- Born: 1952 Balochistan, Pakistan
- Died: 27 July 2007 (aged 55) Quetta, Balochistan, Pakistan
- Occupation: Pakistani politician
- Awards: Sitara-i-Imtiaz

= Abdul Raziq Bugti =

Pakistani politician

Abdul Raziq Bugti (1952 – 27 July 2007) was a Pakistani politician from Balochistan province.

Bugti was a vocal critic of Nawab Akbar Bugti and other nationalist militants. In recognition of his service, he was awarded the Sitara-i-Imtiaz.

On 27 July 2007, Bugti was assassinated by the Baloch Liberation Army (BLA), a terrorist group operating in the province.

==Personal life==
He was born in the Masuri clan of the Bugti tribe in Sibi, Balochistan, Pakistan.

Bugti was married and had one daughter and two sons.

==Career==
Bugti's political career started in 1968 by joining the Baloch Students Organization (BSO). He was elected as a president of the Baloch Students Organization in 1978. He had also served in Federal student union. In 1980, he went to exile in Afghanistan. In 2003, Bugti returned to Pakistan and joined the government. He joined the politics because he supported the then President Pervez Musharraf. Upon his arrival from Afghanistan, he also got into conflict with BSO and as a result he left BSO to join Progressive Youth Movement. Later on, he joined Pakistan People's Party (PPP) and served the role of provincial head and central secretary general of the Pakistan National Party. Bugti also formed National Awami Party Pakistan (NAPP) along with another veteran politician Ajmal Khattak. In his last years, he was serving as the media consultant of the chief minister and spokesman for the provincial government.
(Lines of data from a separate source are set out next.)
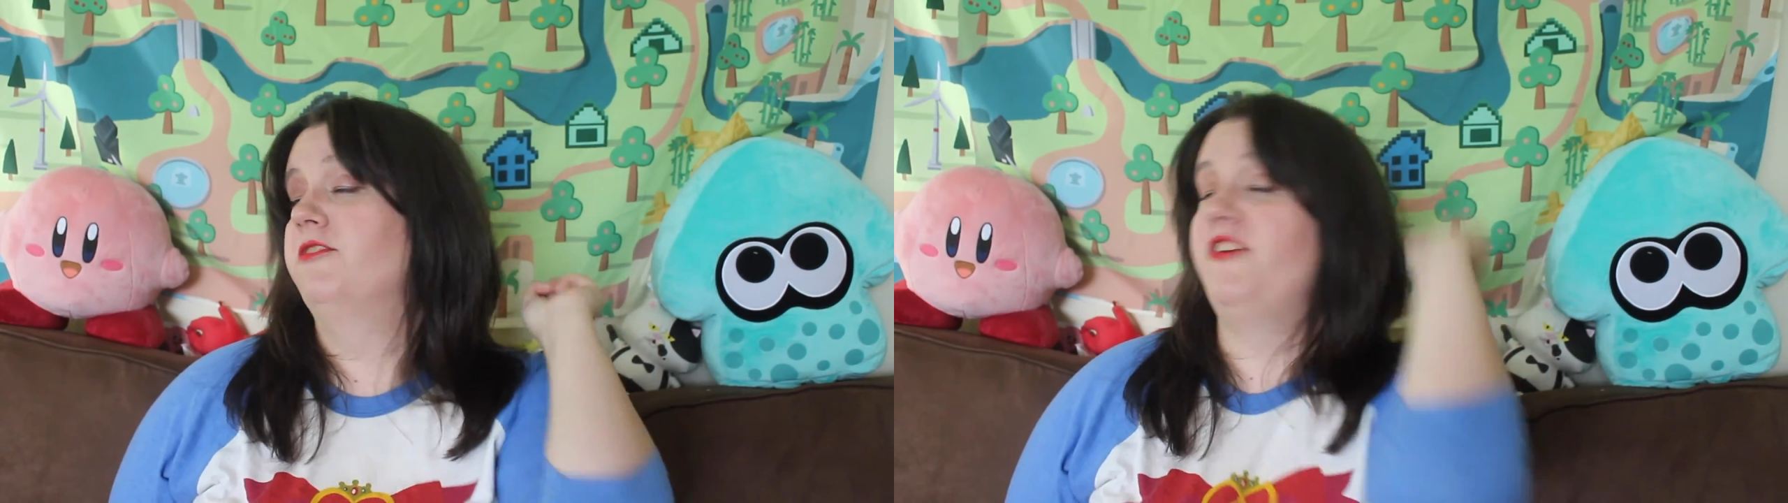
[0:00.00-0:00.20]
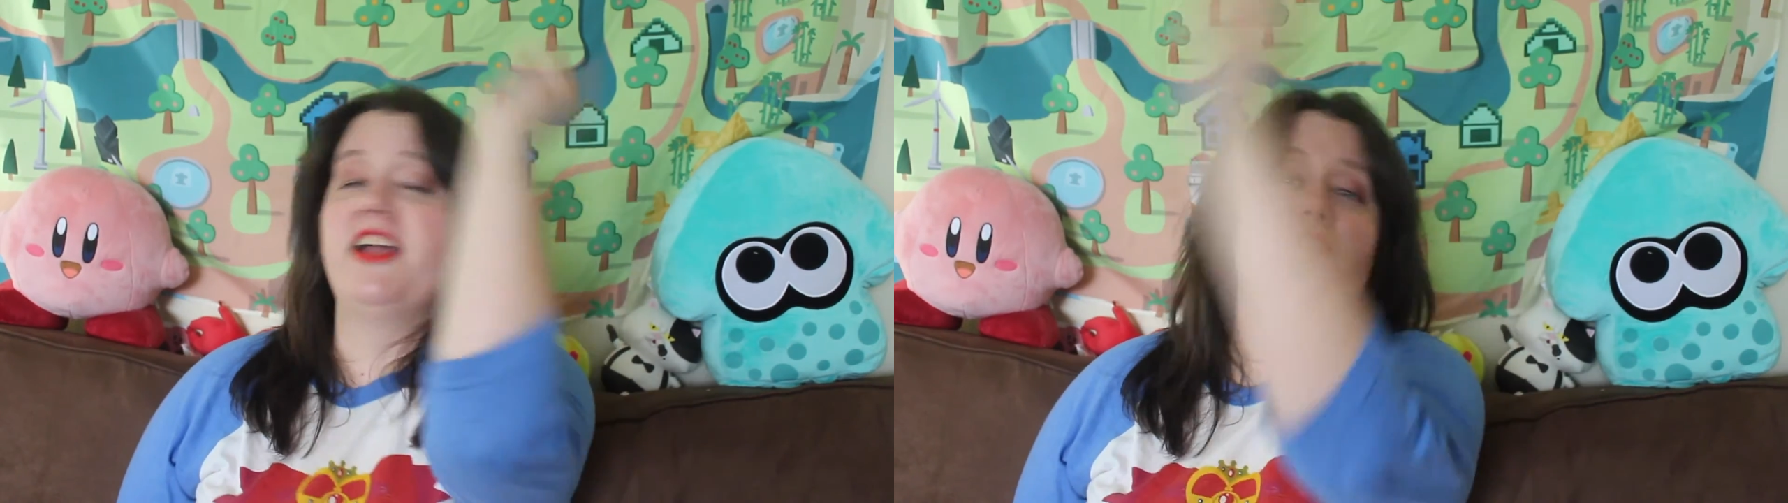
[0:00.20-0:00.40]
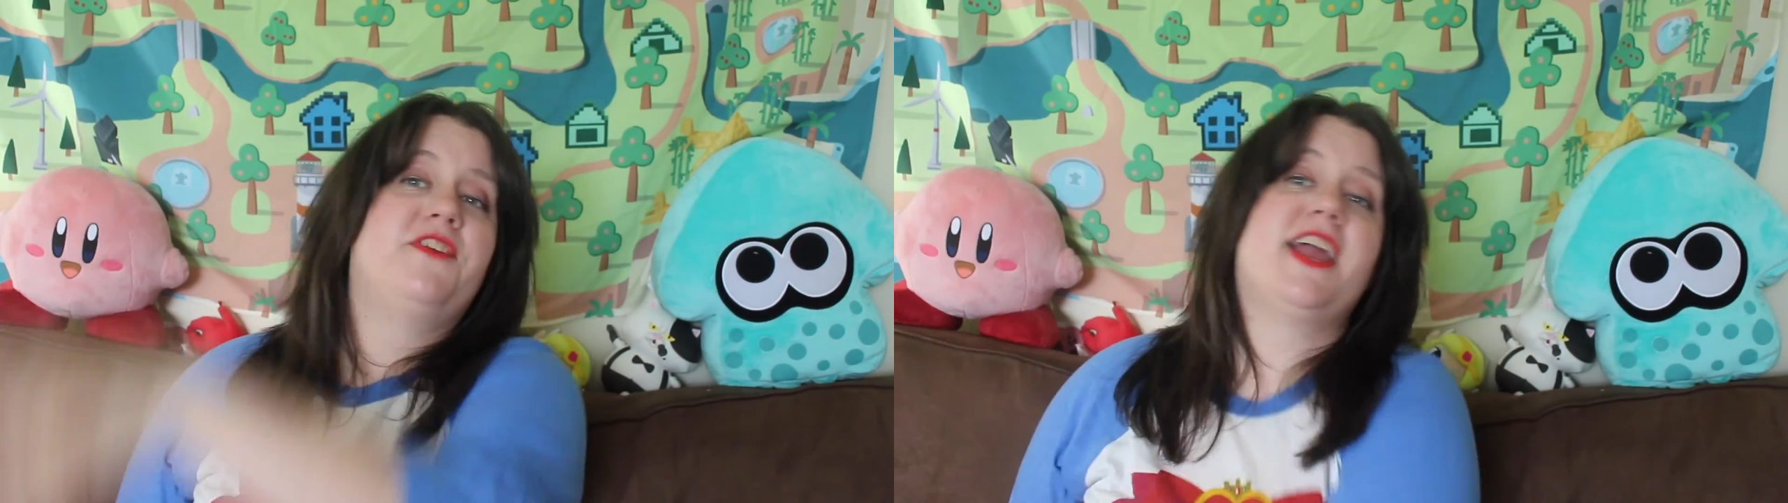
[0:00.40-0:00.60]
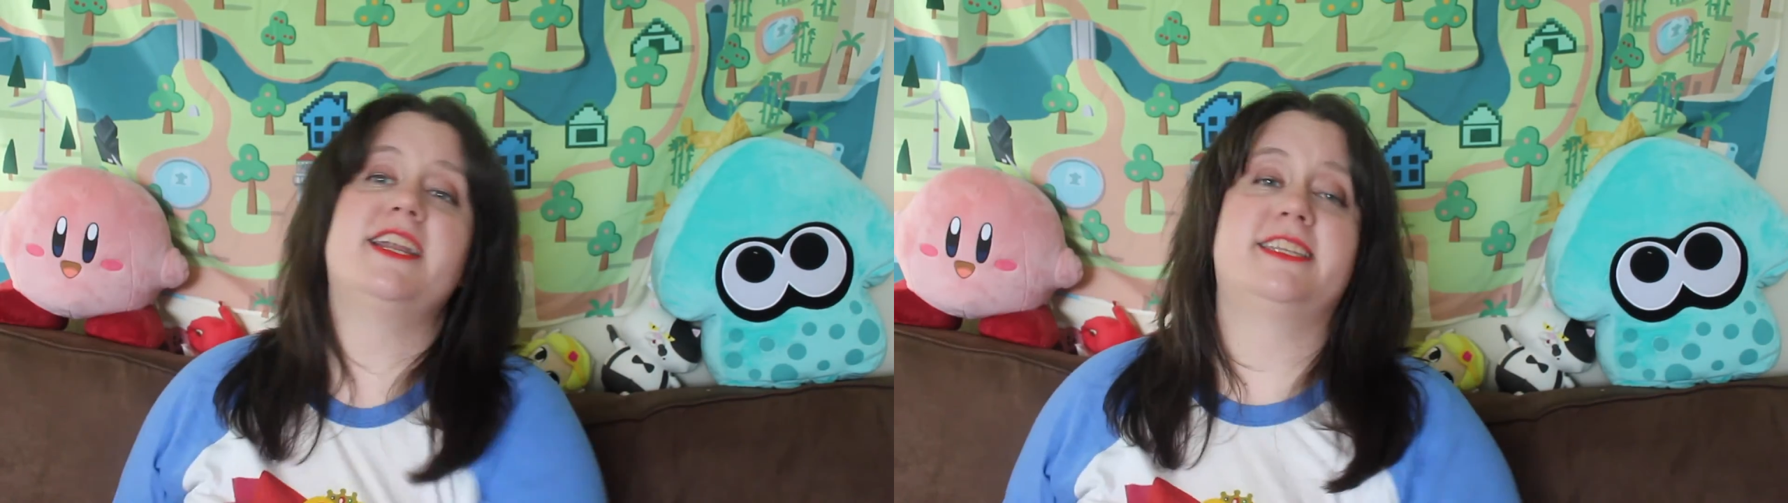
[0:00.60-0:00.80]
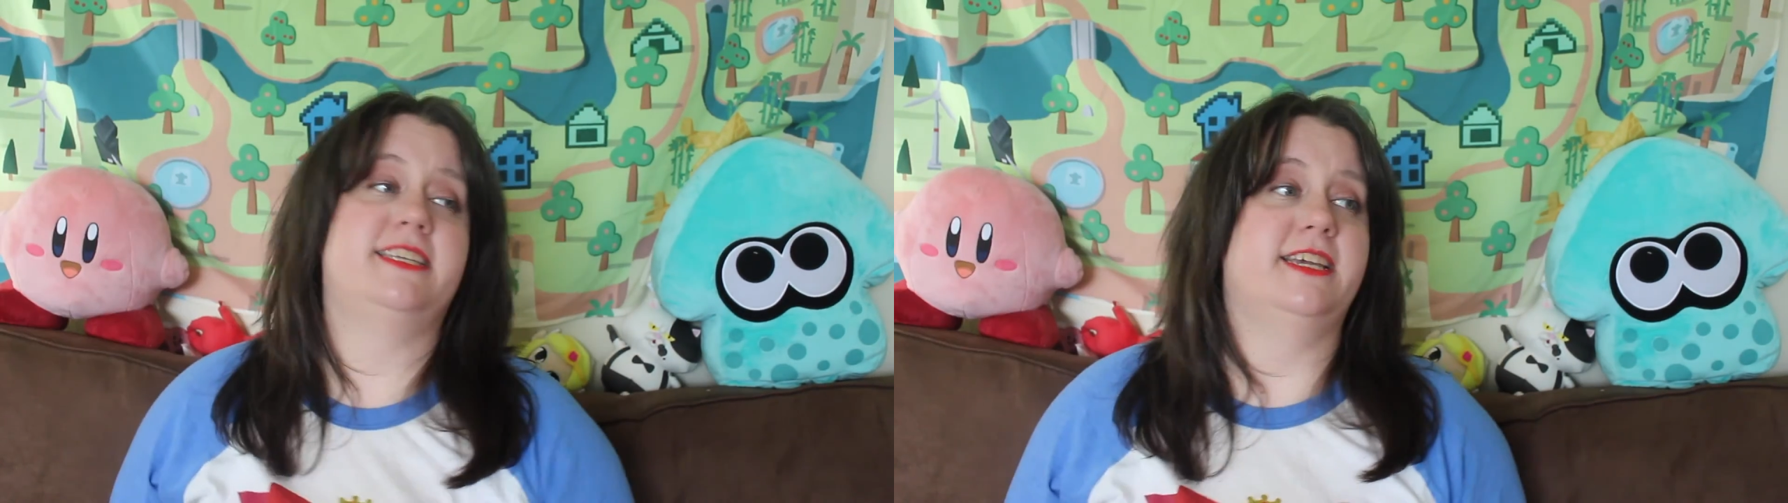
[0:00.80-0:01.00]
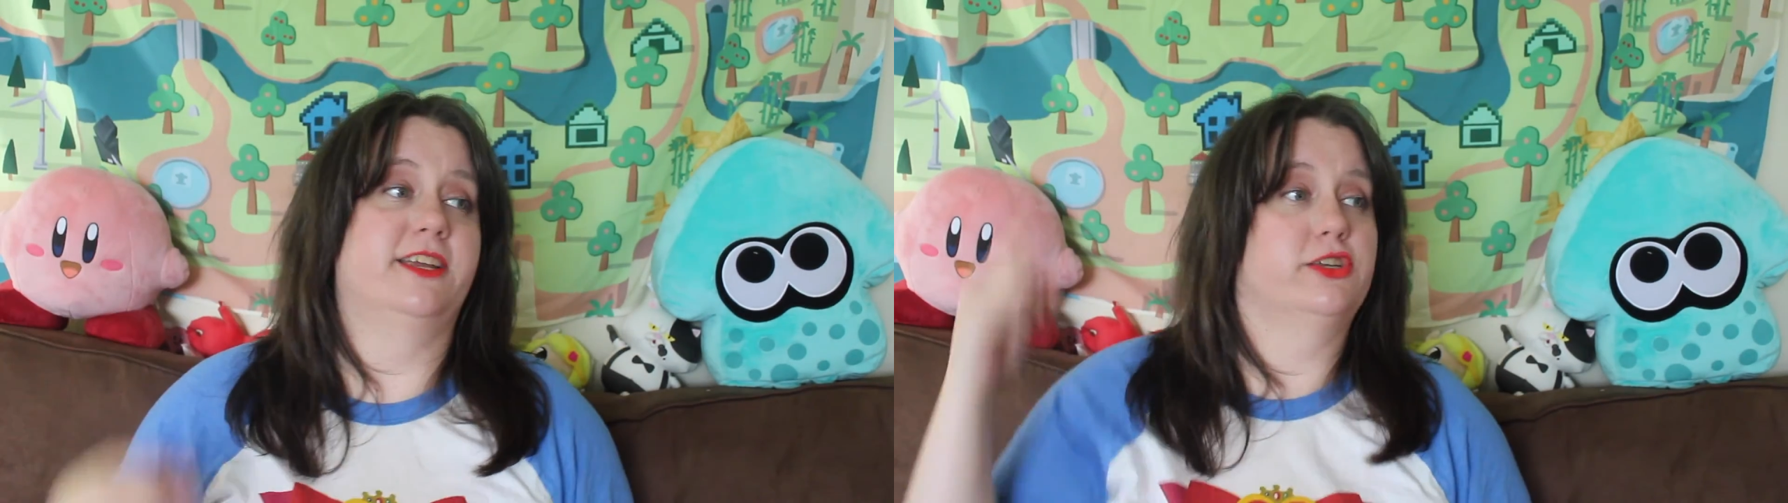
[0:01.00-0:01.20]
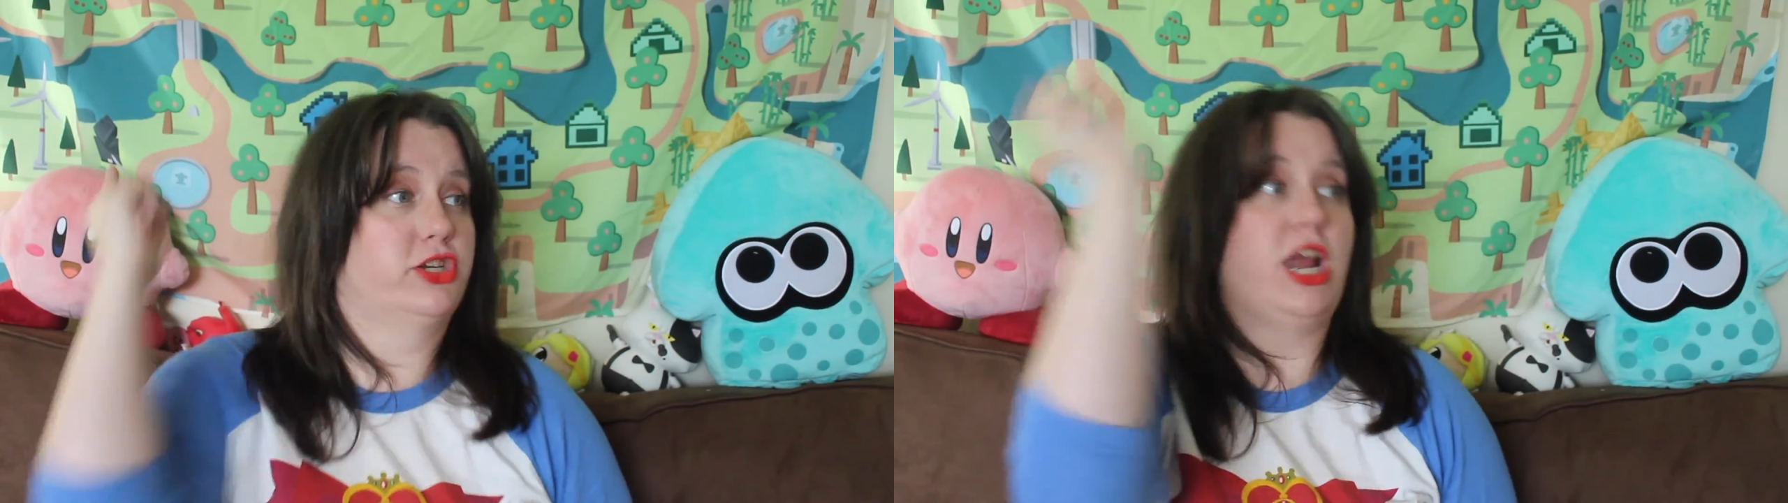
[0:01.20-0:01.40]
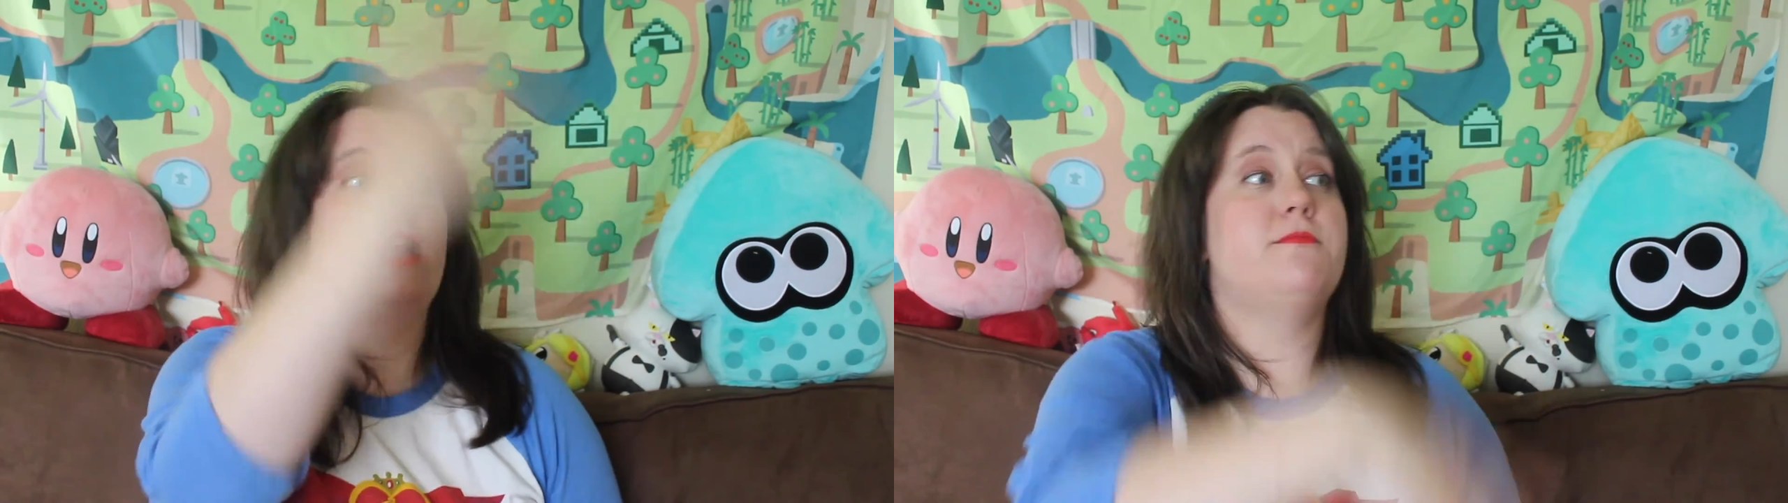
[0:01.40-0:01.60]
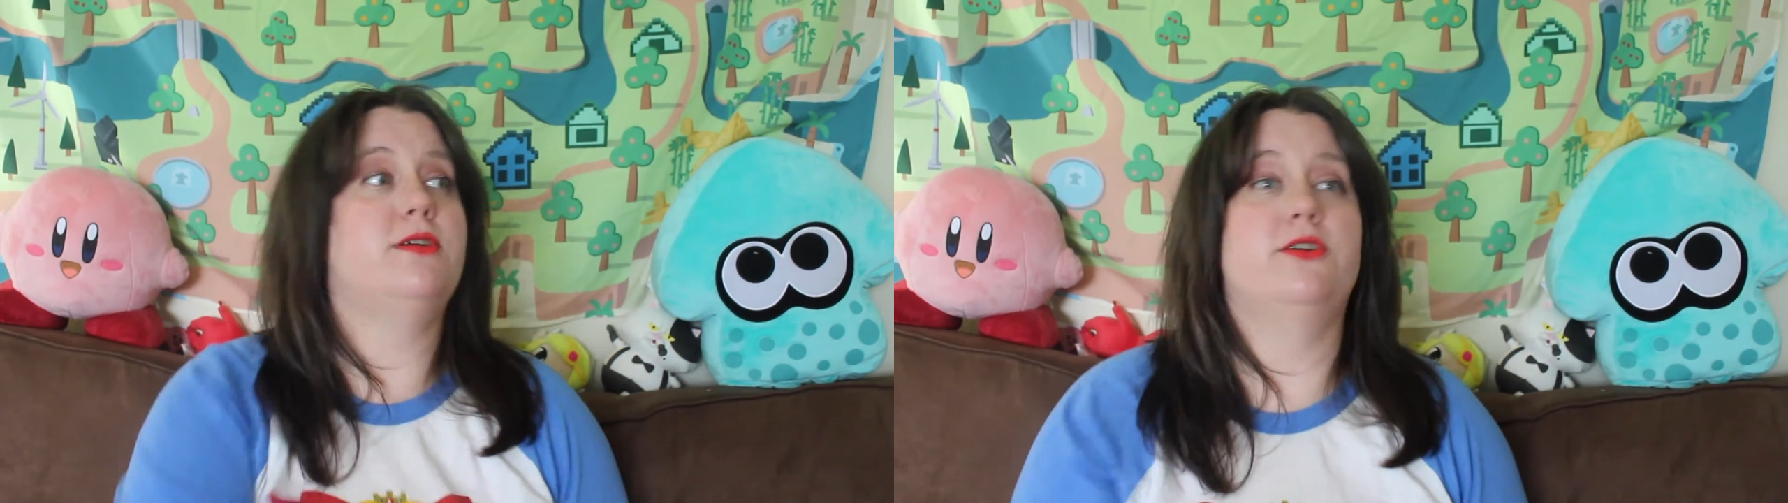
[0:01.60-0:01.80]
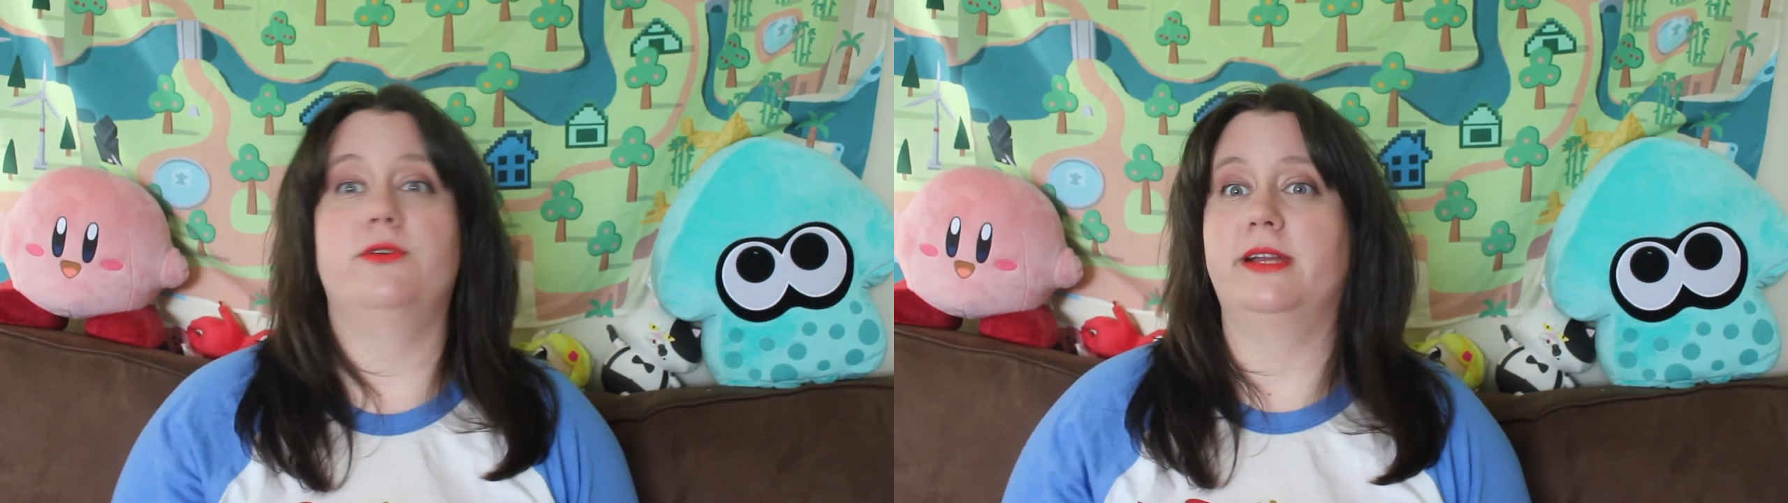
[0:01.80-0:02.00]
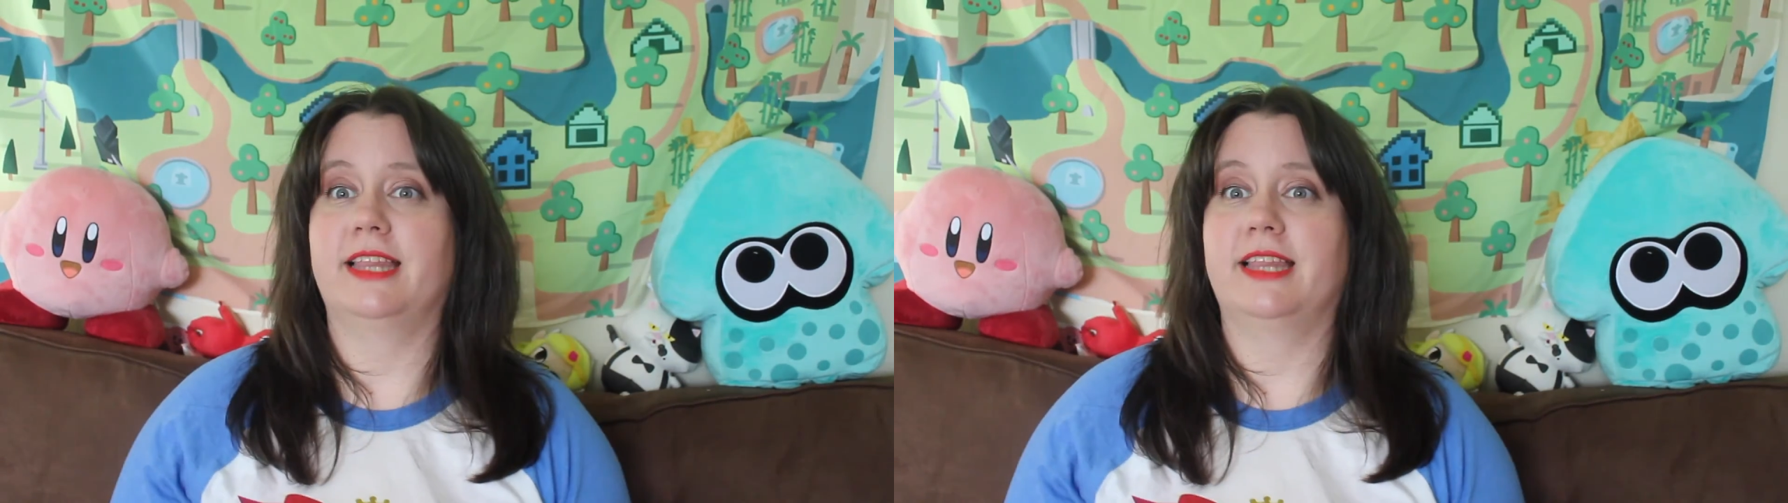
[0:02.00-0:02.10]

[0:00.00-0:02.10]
Final Fantasy, and Shenmue,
He was harsh critic of Nawab Akbar Bugti and other nationalist militants.

==Assassination==
On 27 July 2007, about 4:15 PM; he was gunned down on Zarghon Road in Quetta. Police claims that Mr Bugti was returning to his office from PTV Quetta centre after talking about recent floods in Balochistan. After the attack, police rushed to shift his body to the civil hospital where the doctors declared him dead. He was assassinated at the same spot where several high-post government officials were attacked in the past; Justice Nawaz Marri, a Balochistan High Court judge and Nisar Hazara, former provincial minister, survived assassination.

The Baloch Liberation Army (BLA), a terrorist group, claimed responsibility for killing him.

Chief minister of Balochistan paid 2 million PKR to the Bugti's family. Pakistan's Worker Party protested against Raziq Bugti's killing. Protestors claims that Raziq Bugti was killed because he strongly opposed anti-Pakistan militant.